Wednesday, July 29, 2009

"One Lives But Once in the World" -Goethe

About a month ago, I found myself immersed in Nancy Horan’s captivating work of historical fiction, Loving Frank. Loving Frank chronicles the scandalous affair between famous architect Frank Lloyd Wright and Mamah Borthwick Cheney, a highly educated wife and mother who was among his clientele. The home Wright built for the Cheney family in 1903 remains a well-maintained structure amongst the many architectural gems that dot the neighborhoods of Oak Park. While I was reading the book, and even now, I like to imagine what Oak Park was like a century ago, and that Mamah and Frank walked along the same streets I frequent on my morning runs through the architectural district.

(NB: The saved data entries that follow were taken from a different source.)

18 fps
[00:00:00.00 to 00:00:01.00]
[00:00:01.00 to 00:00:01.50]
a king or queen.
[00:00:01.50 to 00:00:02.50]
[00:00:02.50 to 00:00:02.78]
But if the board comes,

The story is told through the eyes of Mamah Borthwick Cheney (pronounced May-muh), a beautiful, erudite woman who falls in love with Frank while he commissions a new home for her and her husband Edward Cheney, an established electrical engineer. It is quite clear that Mamah and Edwin’s marriage is a pragmatic rather than a romantic pairing—at least for Mamah. She'd had many suitors, but Mamah finally agreed to marry Edwin after his persistent courting, and in doing so she left behind unfulfilled dreams:

For as long as Mamah could remember, she had felt a longing inside for something she could not name. . . . She had wanted to be a writer of substance, or maybe a translator of great works. But the years passed. She was nearing thirty when Edwin finally won her over. By the time she married him, she’d put those dreams to rest. (Horan 33)

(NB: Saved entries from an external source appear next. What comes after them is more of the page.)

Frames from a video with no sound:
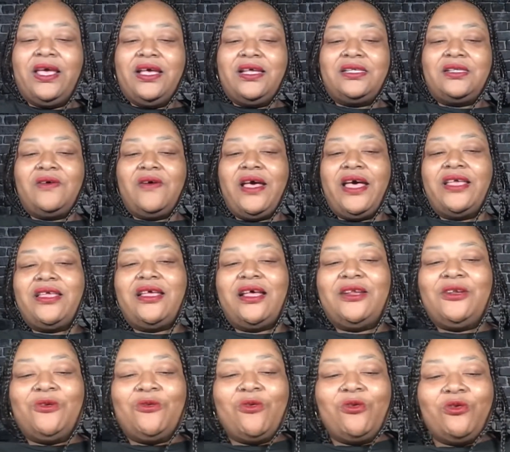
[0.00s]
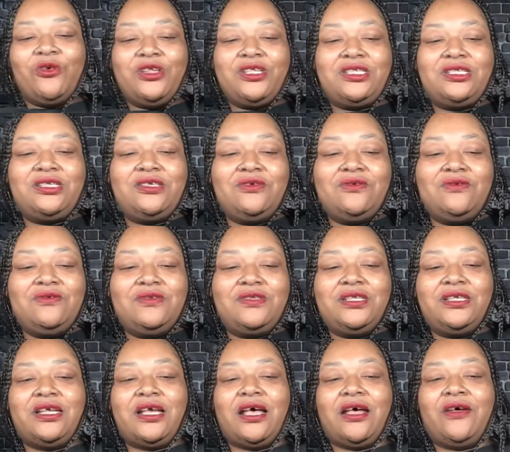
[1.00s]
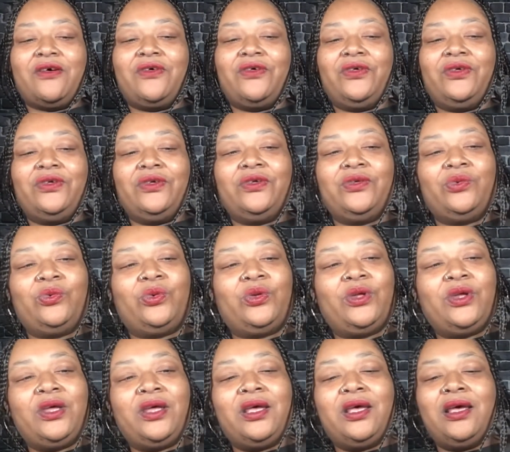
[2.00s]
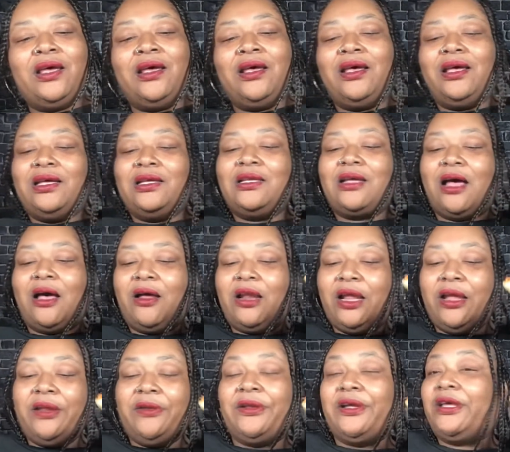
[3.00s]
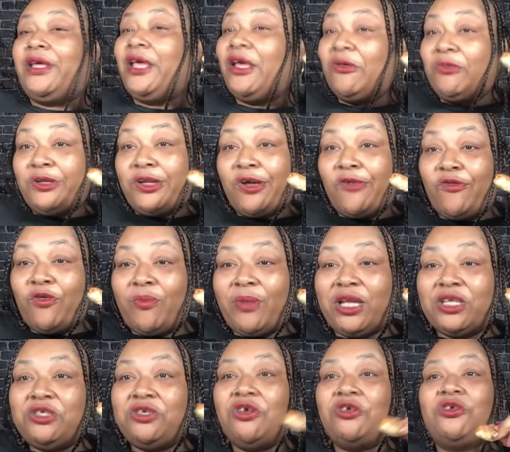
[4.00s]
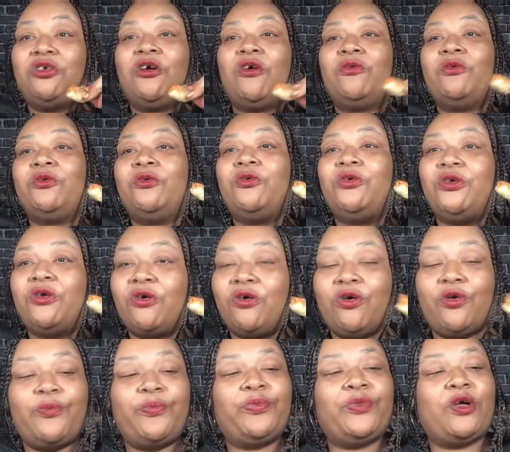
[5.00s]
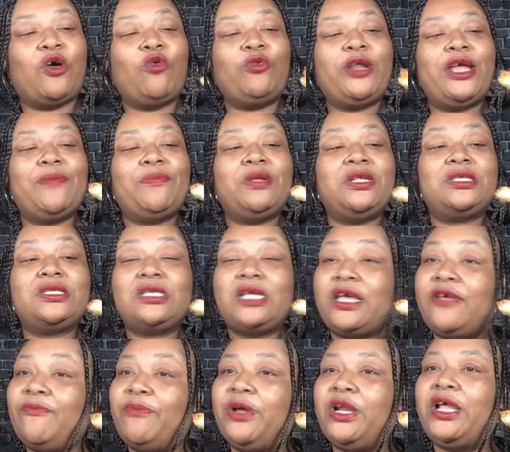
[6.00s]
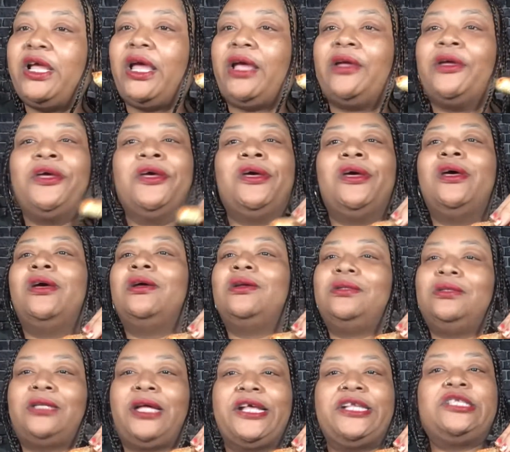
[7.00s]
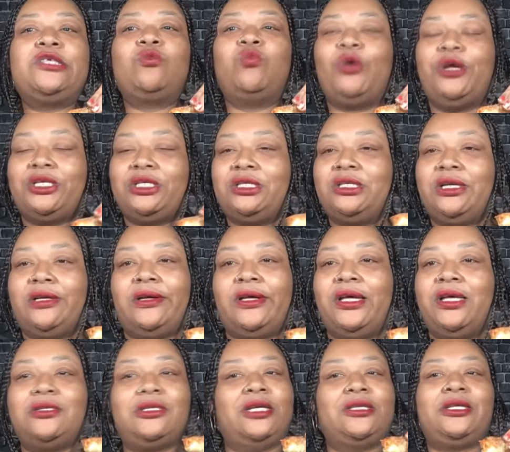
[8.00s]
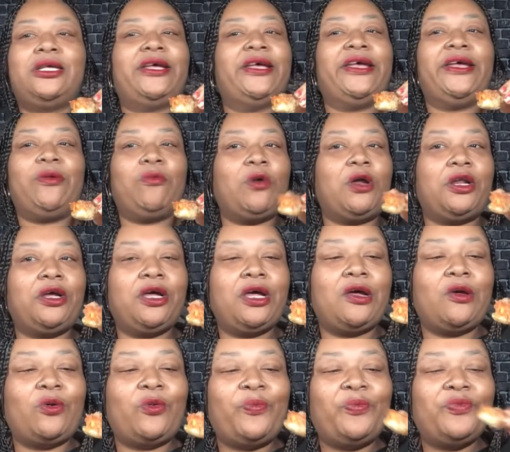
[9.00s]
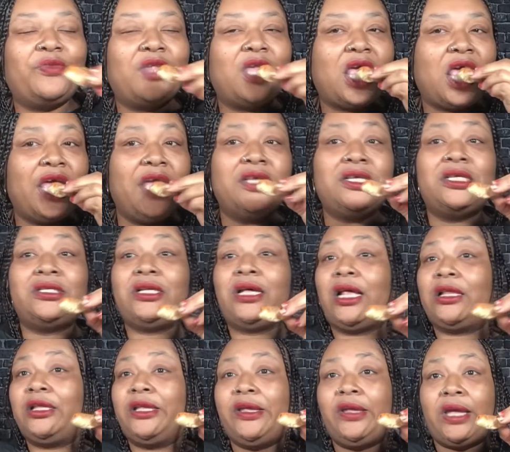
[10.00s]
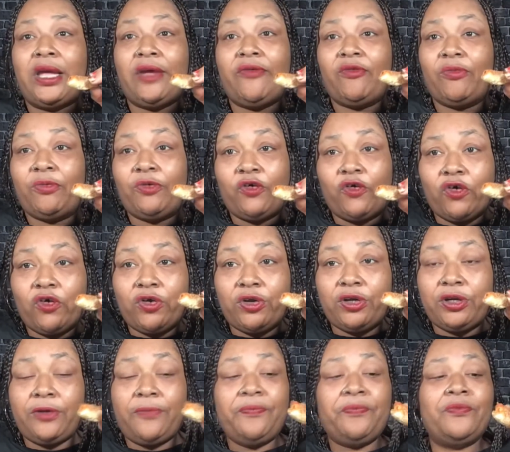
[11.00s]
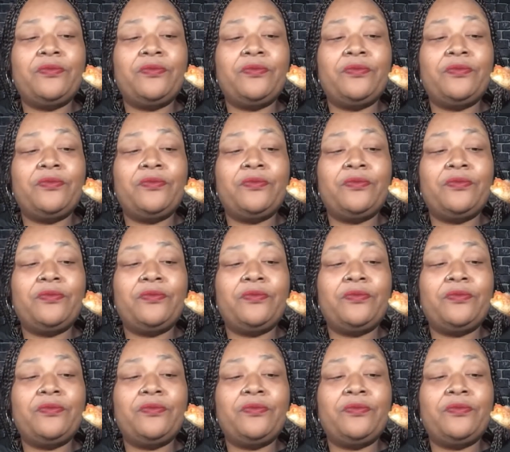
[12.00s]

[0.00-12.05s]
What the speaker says: So how y'all doing on this Tuesday, y'all? Y'all, they the countdown for my children go to New York. I hope they be safe, but they switched it. EJ said he ain't want to go. EJ said after he came from Florida,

As her relationship with Frank develops, Mamah discovers that it is in conversation with him that her dreams are slowly brought back to life. In Frank, Mamah finds someone she truly connects with, someone with whom she can debate and laugh and speak freely—her soul mate. Mamah and Frank’s forbidden blossoming love leaves them in a quandary—to indulge in it, no matter how free and easy and addictive it may be, defies societal morals—both parties have family and children and responsibilities and reputations to uphold. The weight of the affair especially affects Mamah, and she is often plagued by pangs of guilt, which continue to resurface throughout her life. As a result, in its earliest stages, Mamah and Frank's intimacy with one another ebbs and flows, Mamah cutting off the affair to refocus on her family, Frank his work . . . but each continues to pine after the other.

When Frank invites Mamah to travel to Europe with him, after much deliberation, she accepts, leaving behind her loved ones and privileged life. This is where the story, and Mamah's personality, begins to take flight. Despite my ethical objections to Mamah’s decision to leave her family, especially her children, I was drawn to (and consequently sympathetic towards) her strong conviction to follow her heart and seek out a more authentic, fulfilling life.

On one of her first nights abroad with Frank, Mamah “dreamed she was flying. She saw herself moving like a bird, arms outstretched, across the sky. A small hinged door in her chest opened up, and dark colored shapes fell through the opening to the snow-covered fields below” (Horan 90). I see these dark shapes as representative of Mamah’s past life: her husband, those who would chide her actions, her role as a wife and mother. It is important to note that Horan’s plot closely parallels the past; the historical Mamah Borthwick did in fact make the audacious choice to leave her family during a time when divorce was mostly unheard of and certainly not supported. She suffered harsh criticism from the yellow journalists of the time, in melodramatic stories that often portrayed her as a villainous temptress.

Despite the troubles at home, Mamah perseveres. While abroad she meets Ellen Key, a feminist philosopher whose theories give Mamah direction and strength. Serendipitously, Mamah lands a job as Key’s American translator, and she finds pleasure and a sense of identity “sitting in the hotel room translating Ellen’s essays. . . . She had discovered the state of her soul set down in ink” (137). One cannot help but be drawn to the excitement in Mamah’s voice as she begins to discover her vocation and reinvent herself. In an interview with the Random House Reading Circle, Horan says of the novel’s leading lady, “It was the condition of loving Frank that launched (Mamah) into a path that she could never have foreseen” (369). Loving Frank certainly engenders Mamah’s transformation, but in cultivating her personality, Mamah loses valuable time nurturing her children as they grow up, and their relationships do suffer as a result.

Loving Frank is a beautiful, heart-breaking novel with an engaging storyline and smooth, well-crafted prose. The truth Horan communicates via her work of historical fiction continues to stay with me: love for the person who ignites your soul’s great passions, seeking out vocation, and keeping connected with one’s family is worth fighting for, no matter what the cost.